Participants in early stage life science development including research universities and medical centers must watch this issue closely and be ready to join MMA’ s more conspicuous defenders if and when MMA’s ban on Medicare direct negotiations suddenly appears. For more on why competition works better to contain drug pricing please see  “Trump Moves Towards Life Science Support”.

The Author

Chris Gallagher

Chris Gallagher is President of IP Strategic.com and a perennial selection to The Best Lawyers in America. Having spent years as one of the most influential and highly regarded advocates in the New Hampshire Legislature and state administrative agencies, Chris is now focused primarily on federal policies in Washington, DC. Chris has been involved in nearly every substantial New Hampshire economic regulatory initiative over the last 25 years. He has served as general counsel for the New Hampshire Bankers Association and has represented New Hampshire utilities, hospitals, insurers, aggregate manufacturers and numerous other entities. This experience provides him with a uniquely respected voice on Capitol Hill, enabling him to communicate effectively with members whose federal decision-making must reflect and respect the complexities of their home-state constituents.

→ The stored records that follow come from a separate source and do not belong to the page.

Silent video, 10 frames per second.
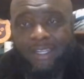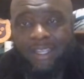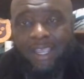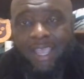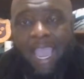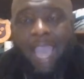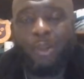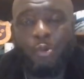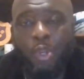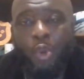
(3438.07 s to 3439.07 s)
I don't
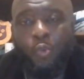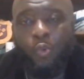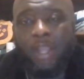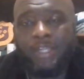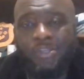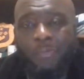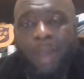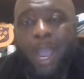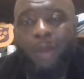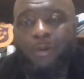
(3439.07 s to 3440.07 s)
know what
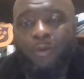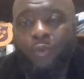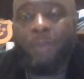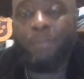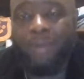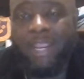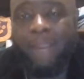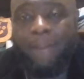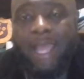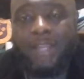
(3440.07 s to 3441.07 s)
tomorrow will bring, but
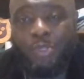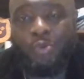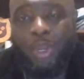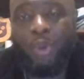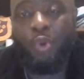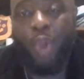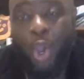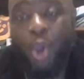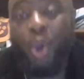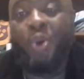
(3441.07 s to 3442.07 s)
I do know who
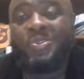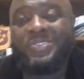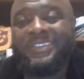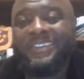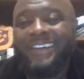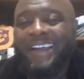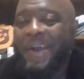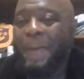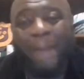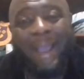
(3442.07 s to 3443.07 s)
holds
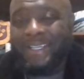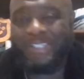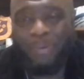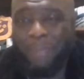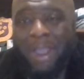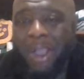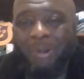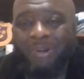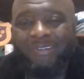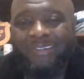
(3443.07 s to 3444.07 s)
my
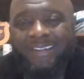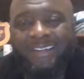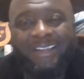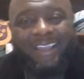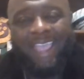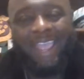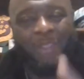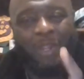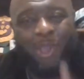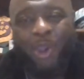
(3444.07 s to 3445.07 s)
tomorrow. And the
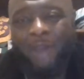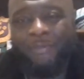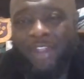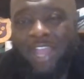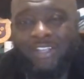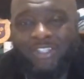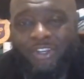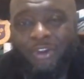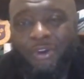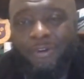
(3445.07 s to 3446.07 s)
Lord that I
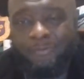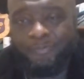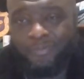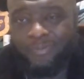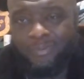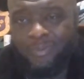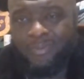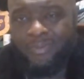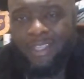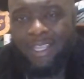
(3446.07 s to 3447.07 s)
serve,
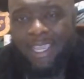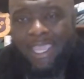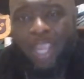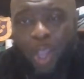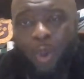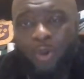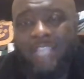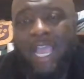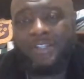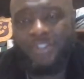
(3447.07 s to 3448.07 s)
he holds
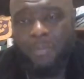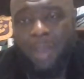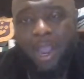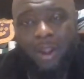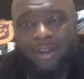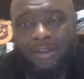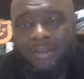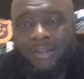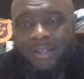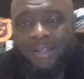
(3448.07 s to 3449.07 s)
our tomorrow,
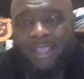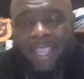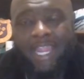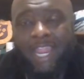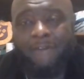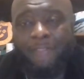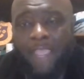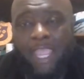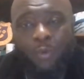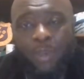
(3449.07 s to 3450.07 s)
and
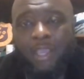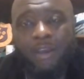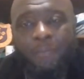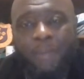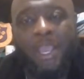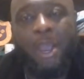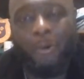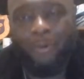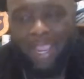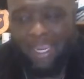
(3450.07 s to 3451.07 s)
everything will be all right.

A frequent speaker and commentator in local and national media on policy issues, regarding financial services, privacy, business and government, Chris has testified on financial services issues before U.S. House and Senate Committees and has been a panelist in Capitol Hill briefings on intellectual property issues. He can be reached at chris@ipstrategic.com

Warning & Disclaimer: The pages, articles and comments on IPWatchdog.com do not constitute legal advice, nor do they create any attorney-client relationship. The articles published express the personal opinion and views of the author and should not be attributed to the author’s employer, clients or the sponsors of IPWatchdog.com. Read more.

Discuss this

There are currently 2 Comments comments.

  1. erich spangenberg February 21, 2017 5:43 am

    With all due respect to the CBO survey (it is clearly not a study) you refer to, how would one explain what happened with the EpiPen over the last twelve months? While not “direct” negotiations, it was fairly direct. The generic launched and the price fell because that is what the “market” demanded? Or is it what EpiPen’s largest customer demanded? Is EpiPen the exception?

    Interesting choice of words–“any politically driven intrusion into today’s market-oriented biomedical product pricing.” I think if you read up on how we got to the Medicare “no negotiation” position that W Bush and Rove delivered in 2003, you would find it was very political and certainly not “market-oriented.”

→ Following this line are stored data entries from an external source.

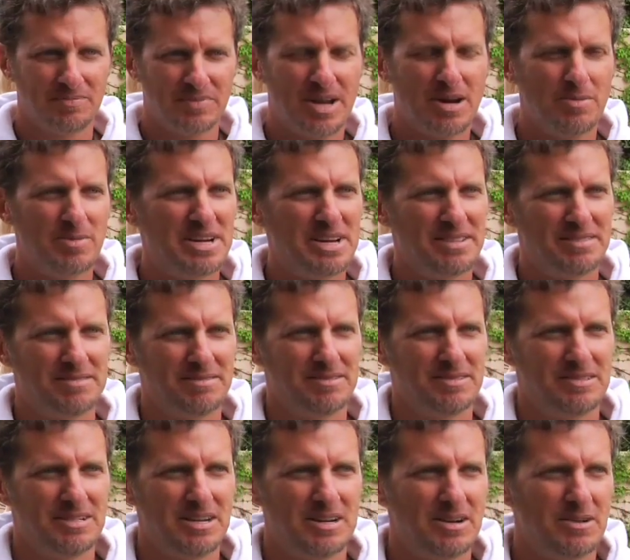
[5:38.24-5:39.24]
How many,
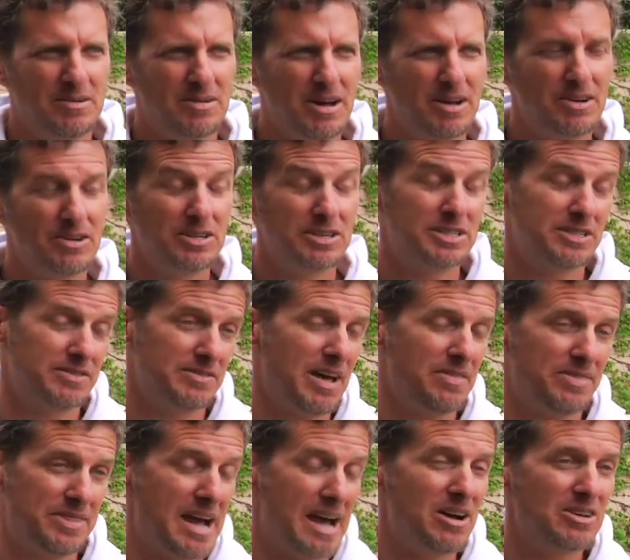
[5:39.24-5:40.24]
you know, hundreds,
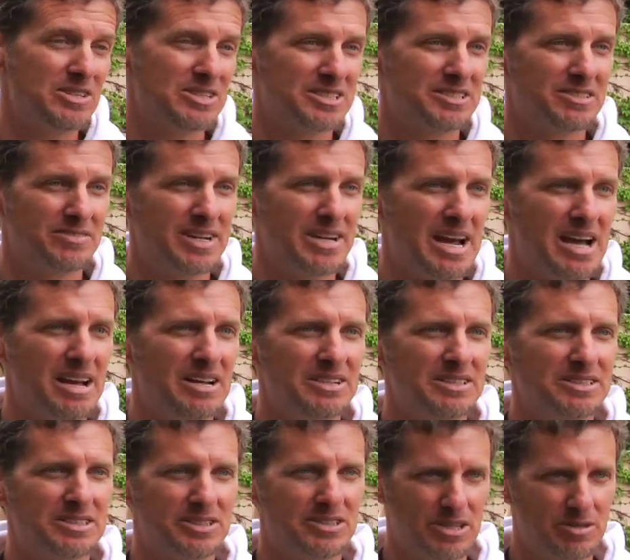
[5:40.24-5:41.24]
not thousands of
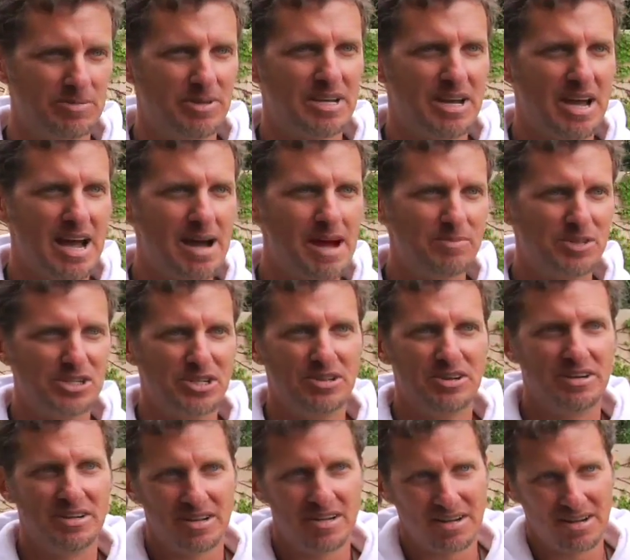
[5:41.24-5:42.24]
gallons could be captured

    The FDA (agree that thalidomide was horrible, but time to move on and learn the next lesson), Congress (lots of money flowing here) and, to a lesser, but nonetheless occasionally important manner, the USPTO, play a role in making sure there is very little “market driven” about biomedical product pricing.

    Trump’s words may have been less than precise, but his global point is an excellent one. Get government out of biomedical pricing–including false price supports using taxpayer dollars. Pharma has had enough corporate welfare at taxpayer expense and it is time to end it.

  2. Simon Elliott February 21, 2017 5:05 pm

    Its wrong to focus entirely on drug companies because so much of the price is determined by third parties. e.g.
    -PBM are responsible for much drug supply and distribution and negotiations on prices.
    – Health insurers
    – Pharmacists, hospitals, doctors

    FDA regulation also determines supply and demand and can have a big influence on prices.

    IIRC, EpiPen pricing included several factors often not discussed.
    1. EpiPen is (apparently) easier to use than alternatives, and has been improved over the years. It is certainly easier than a syringe and a vial of epinephrine.
    2. A competitor’s product was rejected by the FDA
    3. The company had a big advertizing campaign so that alternative were not considered or accepted. e.g. A state government demands that epipen be stocked in schools, rather than “epinephrine autoinjectors.”